Dynamic Self-regenerating Cartilage Construct For Cartilage Repair In The Hand
Yingfang Fan, MD, PhD1, Samuel D. Zarfos, BS1, Gem Runyan, MS1, Jongkil Kim, MS2, Stephen Sloan, MS2, Bonassar Lawrence, PhD2, Mark A. Randolph, MAS1, Robert W. Redmond, PhD1.
1Harvard Medical School, Massachusetts General Hospital, Boston, MA, USA, 2Meinig School of Biomedical Engineering, Cornell University, Ithaca, NY, USA.
PURPOSE: Cartilage is avascular with limited capacity for repair and self-regeneration. Articular cartilage lesions in large joints have been successfully treated with autologous chondrocyte implantation (ACI) with or without a matrix scaffold (e.g., MACI). However, lesions in small joints of the hand and wrist cannot be easily treated with current ACI techniques. dynamic Self-Regenerating Cartilage (dSRC) has been shown successfully engineers contiguous articular cartilage matrix. The purpose of this study was to develop a new strategy that generating new cartilage matrix using dSRC to treat cartilage lesions in the joints of the hand and wrist.
METHODS: To form the dSRC, 107 freshly harvested autologous swine chondrocytes were placed into a 15-cc polypropylene tube and cultured on a rocker at 40 cycles per minute for 14 days at 37°C. During this time the chondrocytes aggregate and begin to make hyaline cartilage, forming a pellet of dSRC. To evaluate the cartilage formation of dSRC, additional culture was performed for 2, 4, 8, 10, and 12 weeks. Media changes were performed every 3-4 days. All constructs were evaluated histologically and immunohistochemically for cartilage formation, and biomechanical analysis.
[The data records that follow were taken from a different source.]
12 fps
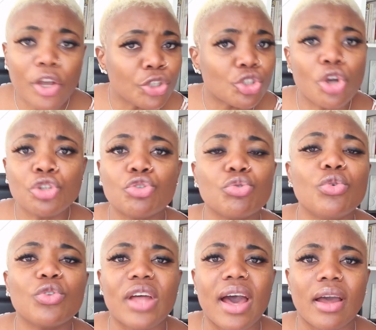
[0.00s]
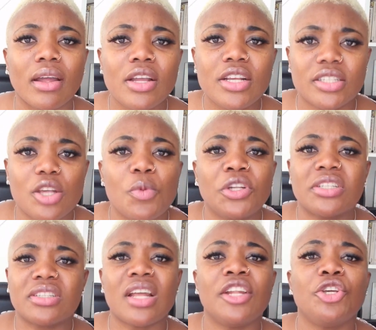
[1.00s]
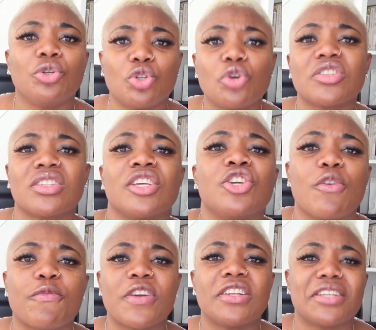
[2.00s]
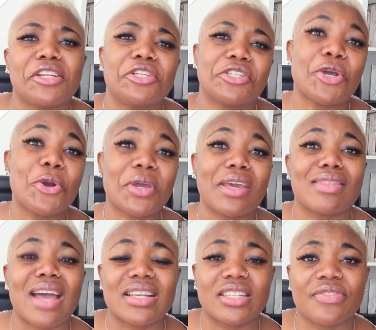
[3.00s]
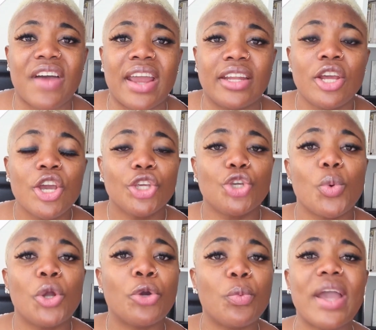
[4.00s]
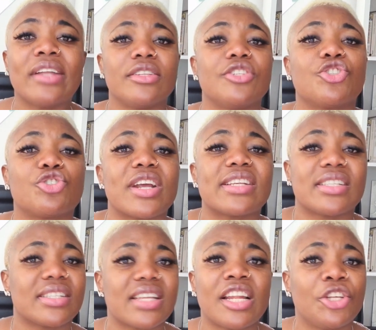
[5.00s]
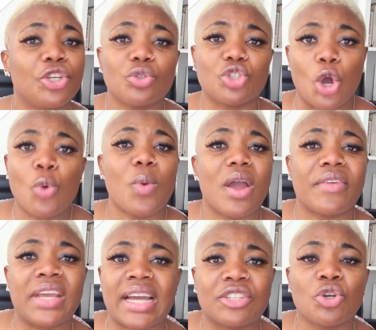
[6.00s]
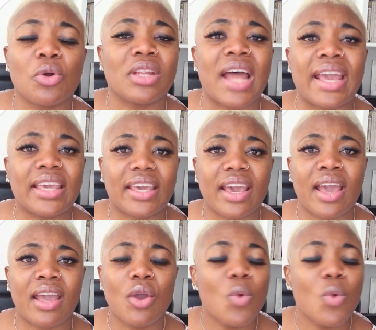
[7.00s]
Don't do that. Someone is telling you don't see your friends and you say, okay, that's fine. You want to wear this dress. It's telling you, don't wear it. I don't like it.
RESULTS: Photograph showed the dSRC was injectable on week 2 and became thicker and more solid after 2 month and 3 months (Figure 1). After 8 weeks in vitro, dSRC generated contiguous new cartilage matrix, the cell number of week 8 dSRC was significantly decreased, compared to week 2 dSRC that showed hypercellular formation (Figure 2). All dSRC groups demonstrated intense staining with Safranin-O and Toluidine blue stains indicating high glycosaminoglycan (GAG) production (Figure 3). Immunohistochemical staining further confirmed that the matrix of dSRC was typical of normal hyaline cartilage, rich in collagen type II and no collagen type I, similar to native cartilage (Figure 4). Aggregate modulus of the 3 month dSRC was ~20% of native cartilage. Results of this study demonstrate that dSRC itself can successfully engineer contiguous articular cartilage matrix in in vitro environments.
CONCLUSION: dSRC demonstrates successful hyaline cartilage formation in all different time points. Such a strategy could be employed to inject or implant dSRC in the smaller joints of hand and wrist to treat cartilage defects or osteoarthritis.